■ Problem to work on
Write out the entries again exactly as they are given.

Start of Records for processing

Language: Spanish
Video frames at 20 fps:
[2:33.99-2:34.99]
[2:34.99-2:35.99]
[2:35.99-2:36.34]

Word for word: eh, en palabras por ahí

End of Records for processing

■ Answer to this exercise
Language: Spanish
Video frames at 20 fps:
[2:33.99-2:34.99]
[2:34.99-2:35.99]
[2:35.99-2:36.34]

Word for word: eh, en palabras por ahí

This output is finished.